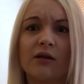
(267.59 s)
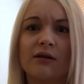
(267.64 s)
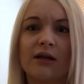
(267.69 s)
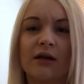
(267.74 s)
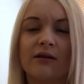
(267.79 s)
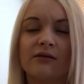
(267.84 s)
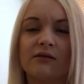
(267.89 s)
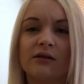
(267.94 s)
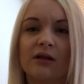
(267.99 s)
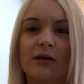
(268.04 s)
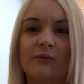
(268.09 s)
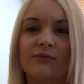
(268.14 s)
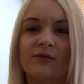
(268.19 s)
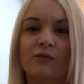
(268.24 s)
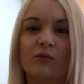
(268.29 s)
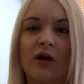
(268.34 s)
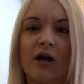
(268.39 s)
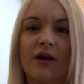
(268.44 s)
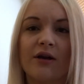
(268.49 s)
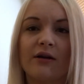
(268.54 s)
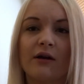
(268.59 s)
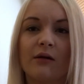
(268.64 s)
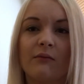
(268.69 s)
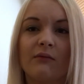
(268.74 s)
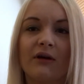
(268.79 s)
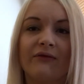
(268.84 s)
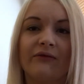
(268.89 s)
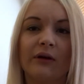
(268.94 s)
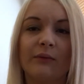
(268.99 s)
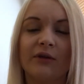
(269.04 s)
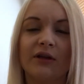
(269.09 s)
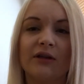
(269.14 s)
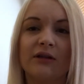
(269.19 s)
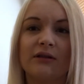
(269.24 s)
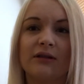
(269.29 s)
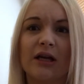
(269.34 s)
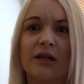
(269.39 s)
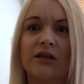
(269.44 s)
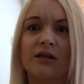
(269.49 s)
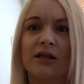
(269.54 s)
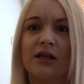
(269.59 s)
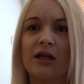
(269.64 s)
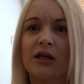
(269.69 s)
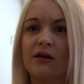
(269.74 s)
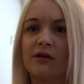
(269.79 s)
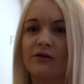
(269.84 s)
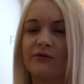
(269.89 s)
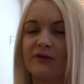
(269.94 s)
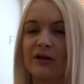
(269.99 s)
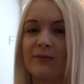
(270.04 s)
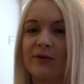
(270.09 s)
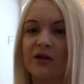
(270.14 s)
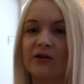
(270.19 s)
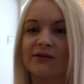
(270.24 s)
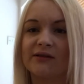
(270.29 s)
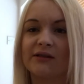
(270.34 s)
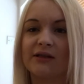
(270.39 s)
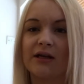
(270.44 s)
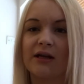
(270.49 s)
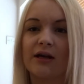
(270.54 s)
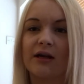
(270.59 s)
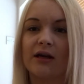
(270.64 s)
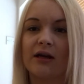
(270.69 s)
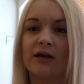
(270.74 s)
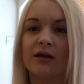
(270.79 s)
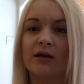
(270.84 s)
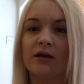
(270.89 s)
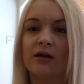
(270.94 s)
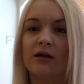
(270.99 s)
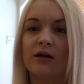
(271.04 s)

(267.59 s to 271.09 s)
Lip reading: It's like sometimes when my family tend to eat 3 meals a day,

* **Exercise brief**:
Give the data above back unchanged, except for the pictures.

* **Worked solution**:
(267.59 s)
(267.64 s)
(267.69 s)
(267.74 s)
(267.79 s)
(267.84 s)
(267.89 s)
(267.94 s)
(267.99 s)
(268.04 s)
(268.09 s)
(268.14 s)
(268.19 s)
(268.24 s)
(268.29 s)
(268.34 s)
(268.39 s)
(268.44 s)
(268.49 s)
(268.54 s)
(268.59 s)
(268.64 s)
(268.69 s)
(268.74 s)
(268.79 s)
(268.84 s)
(268.89 s)
(268.94 s)
(268.99 s)
(269.04 s)
(269.09 s)
(269.14 s)
(269.19 s)
(269.24 s)
(269.29 s)
(269.34 s)
(269.39 s)
(269.44 s)
(269.49 s)
(269.54 s)
(269.59 s)
(269.64 s)
(269.69 s)
(269.74 s)
(269.79 s)
(269.84 s)
(269.89 s)
(269.94 s)
(269.99 s)
(270.04 s)
(270.09 s)
(270.14 s)
(270.19 s)
(270.24 s)
(270.29 s)
(270.34 s)
(270.39 s)
(270.44 s)
(270.49 s)
(270.54 s)
(270.59 s)
(270.64 s)
(270.69 s)
(270.74 s)
(270.79 s)
(270.84 s)
(270.89 s)
(270.94 s)
(270.99 s)
(271.04 s)

(267.59 s to 271.09 s)
Lip reading: It's like sometimes when my family tend to eat 3 meals a day,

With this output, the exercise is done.